Informed Clutter's initiative to acquire self-storage facilities
Clutter is first and foremost a premiere, full-service storage company. However, in order to expand our offerings to a larger audience, we must also consider expanding into self-service storage.
My task was to illustrate the value of expanding into self-service storage by conducting competitors analysis and market audit. I would also compare and contrast the benefits of full-service versus self-service.
This research effort was in line with an initiative to partner with self-storage companies and to engage potential markets.
🗺 Conduct user research and map customer journeys for self-service storage of competitors, and compare to Clutter's current referral service
My family and I were in need of storage due to a recent passing in the family. We had to organize, pack, and store contents from the family member’s home. We also had to consider self versus full-service storage due to the amount of time our family could dedicate to manually moving and storing.
📝 Story: The Nguyen family was organizing Dean’s funeral. Those involved with the trust needed to decide what to do with the belongings in his 3-story home. As the ones closest geographically to his home, my sister and I researched storage options that would best fit our family's needs.
There were 2 options to consider: self-service and full-service storage.
For self-service storage, Overall, greater flexibility, control, and lower prices made us more at ease.
For full-service storage, the convenience of moving and storing could be worth its price point.
Clutter is partnered with dozens of self-storage companies in the U.S. and refers customers to their business if full-service is not preferred. Our referral service competed with existing self-storage services. I analyzed Public Storage, the leading self-storage company in the world, and Sparefoot, a self-storage marketplace.
Locations in both the U.S. and Europe, holding more than 142 million square feet of real estate, and over 2,300 self-storage operators in the U.S. Public Storage was valued at $2.56 billion by 2017.
A marketplace for self-storage, aggregating customer’s to find the self-storage operator that works best for them. Valued at about $50 million, Sparefoot completed its Series D funding in 2015.
📝 Story: As a customer interested in exploring self-service storage options, I reserved units from Public Storage and Sparefoot. The yellow icons are steps I completed online whereas the green icons are steps I had to complete in-person.
📝 Story: To compare to Clutter’s Referral Service, I contacted Clutter Customer Service to get a free quote and see what it was like to receive a self-storage referral. (I used my sister’s name just in case anyone would recognize me over the phone.)
The handling and storage of items is in the hands of full-service, whereas in self-service, the customer has control over personal-belongings.
Full-service requires appointments and time to retrieve items. Self-service gives us flexibility over retrieval of personal belongings.
Due to other expenditures, the lower price was more appealing and affordable. We were willing to provide the manual labor.

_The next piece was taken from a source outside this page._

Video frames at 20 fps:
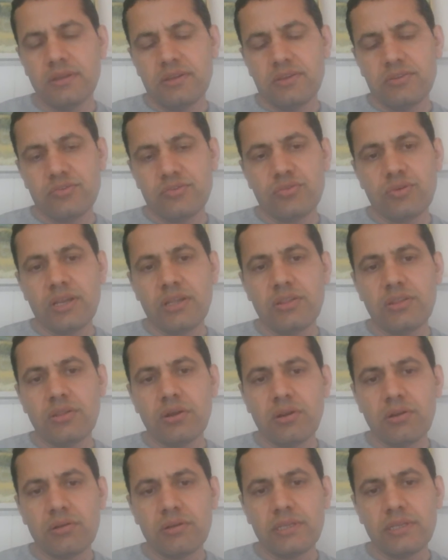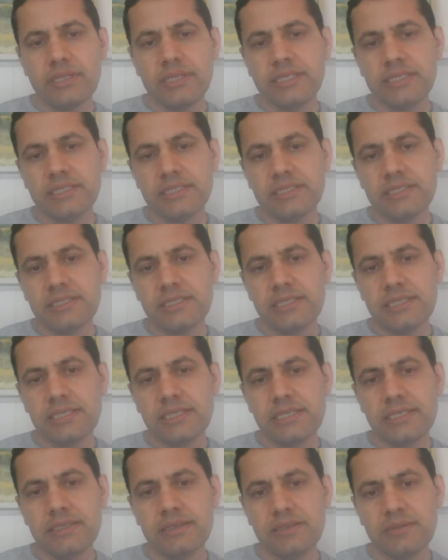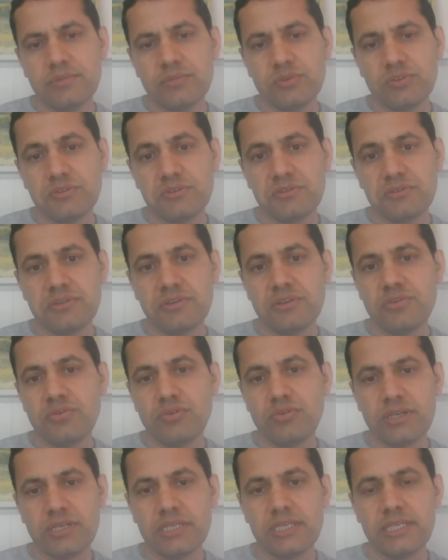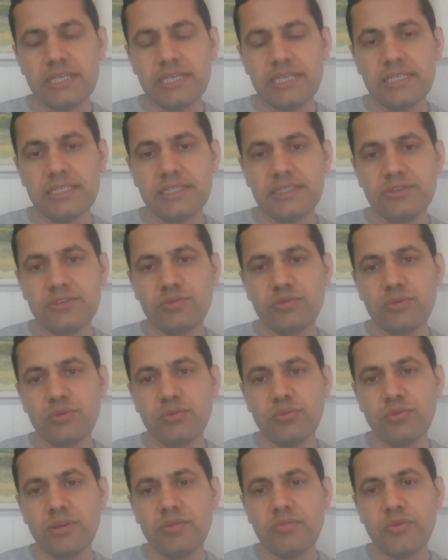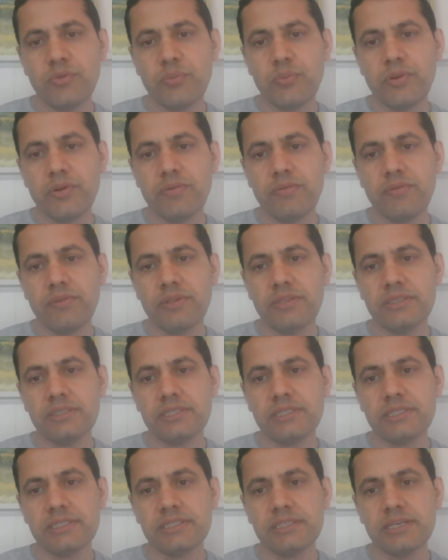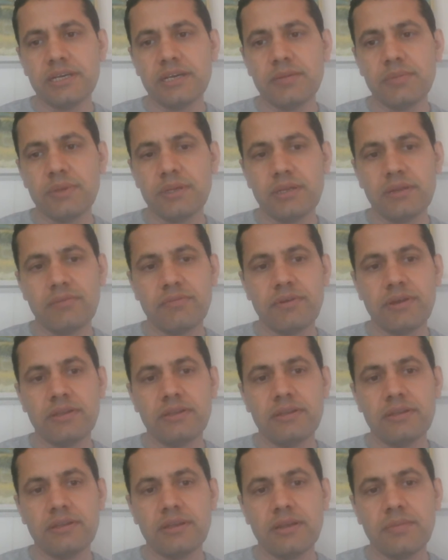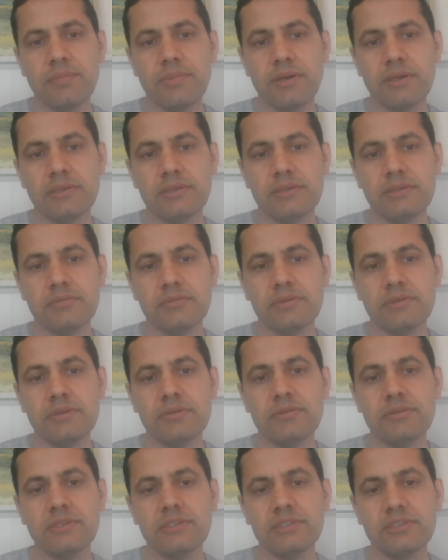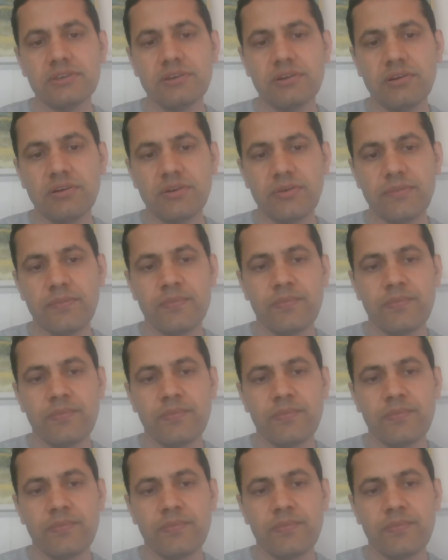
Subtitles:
So I thoroughly studied almost 20 days to be well prepared for this exam, and finally I passed with a good score.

📝 Story: My sister and I presented the storage options to our family. After our discussion, we found that self-service storage better served our needs because we needed flexible access to the facility.

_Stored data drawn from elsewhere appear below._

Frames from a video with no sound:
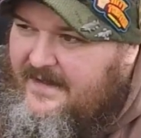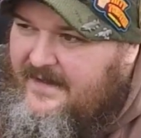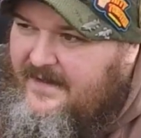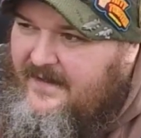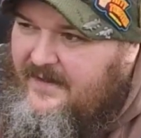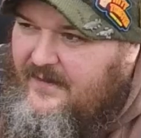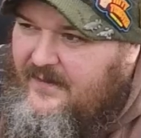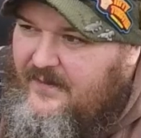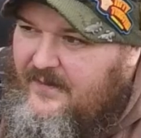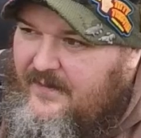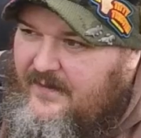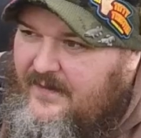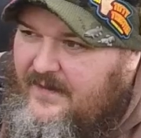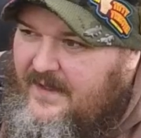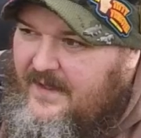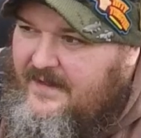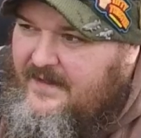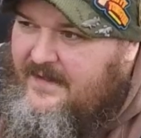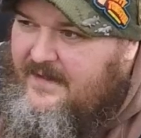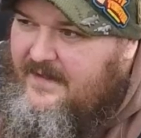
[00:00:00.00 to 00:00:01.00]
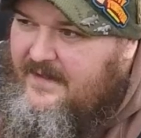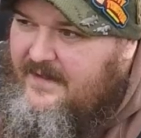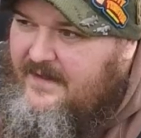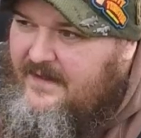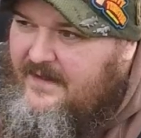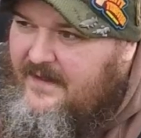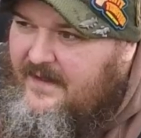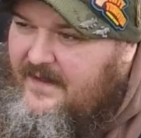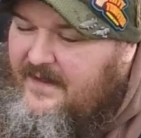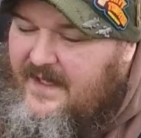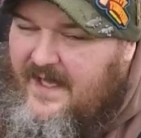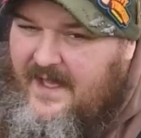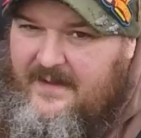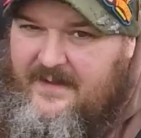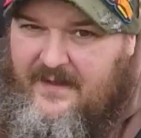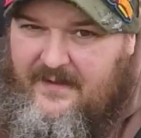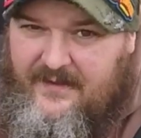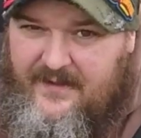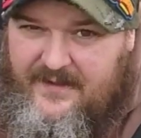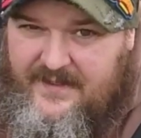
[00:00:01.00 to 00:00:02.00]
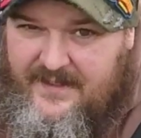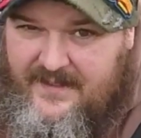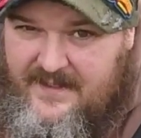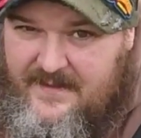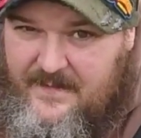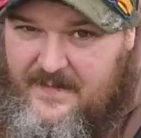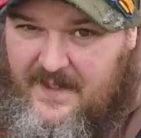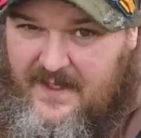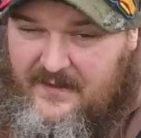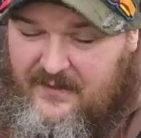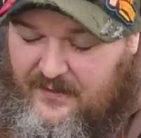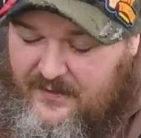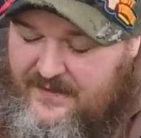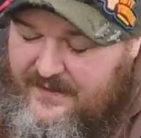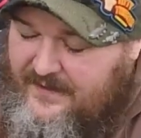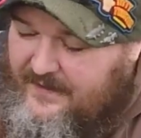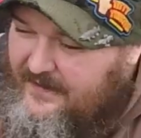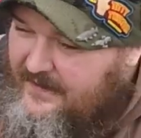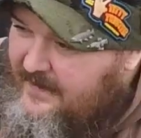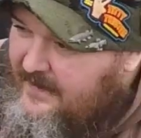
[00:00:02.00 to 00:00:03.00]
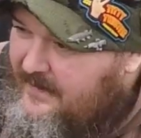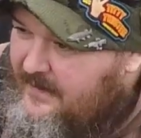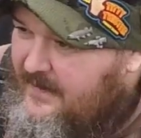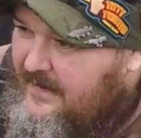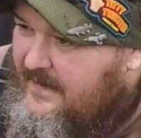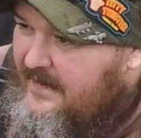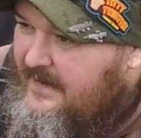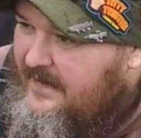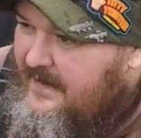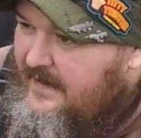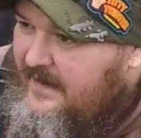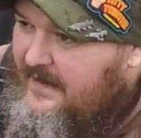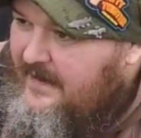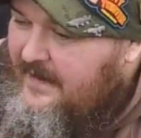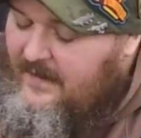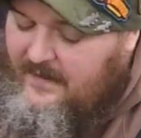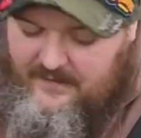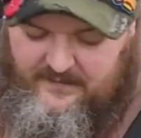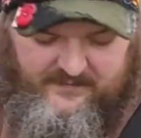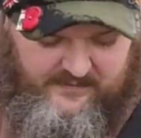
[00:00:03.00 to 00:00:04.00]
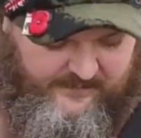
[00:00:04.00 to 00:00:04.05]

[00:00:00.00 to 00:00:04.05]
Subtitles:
You know, that irritates me. It does irritate me. To the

Our family trusted ourselves over movers with the items when it came to moving and storing. We also needed to access important documents at a moment’s notice. We wanted to spend the least amount possible because of other expenses related to the passing of the family member.
The research phase gave evidence that offering self-service storage to our customer's would engage a potential market. Although my task was completed, I decided to take the research I had collected and move on to the design phase. This took place after my time at Clutter and was completed in a week.
Jobs to be done
I used my experience in needing a storage unit to create a series of jobs to be done. This artifact allowed me to focus on achieving outcomes based on the perspective of the customer and his/her situation.

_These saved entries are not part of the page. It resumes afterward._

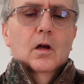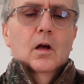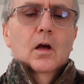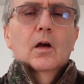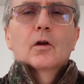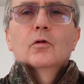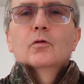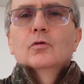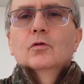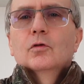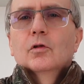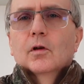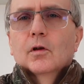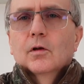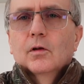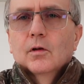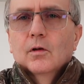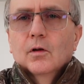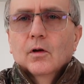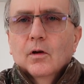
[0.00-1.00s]
Oh
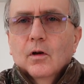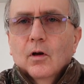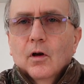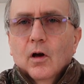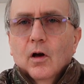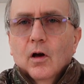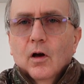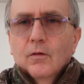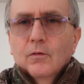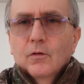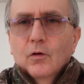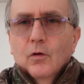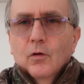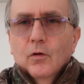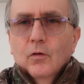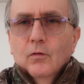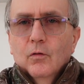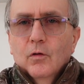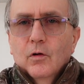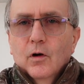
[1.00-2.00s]
shit. I've got
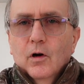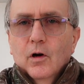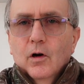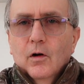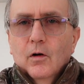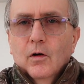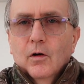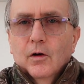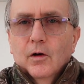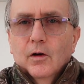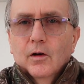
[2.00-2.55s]
the wrong card.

I identified 4 important aspects to the process of reserving a self-storage unit: Education, Browsing, Booking, and Management. Under each, I listed information a customer would like to have access to.
Through research and emulating the self-storage customer journey, I created a strong case for Clutter to look further into how they could improve their self-storage experience. After presenting this to my product manager, Michael Cummings, the Business Development team decided to pursue acquisition of self-storage facilities in order to expand their services.
A month into my position at Clutter, my uncle had passed away, and I found myself grappling with grief while trying to maintain momentum at work. But the strange and coincidental thing was that I was experiencing a major life event that needed storage. And go figure, I also worked at a storage company.
This project served as a personal and professional exploration. It allowed me to experience the unique context of a customer that needed storage while also contributing to Clutter as a research expert.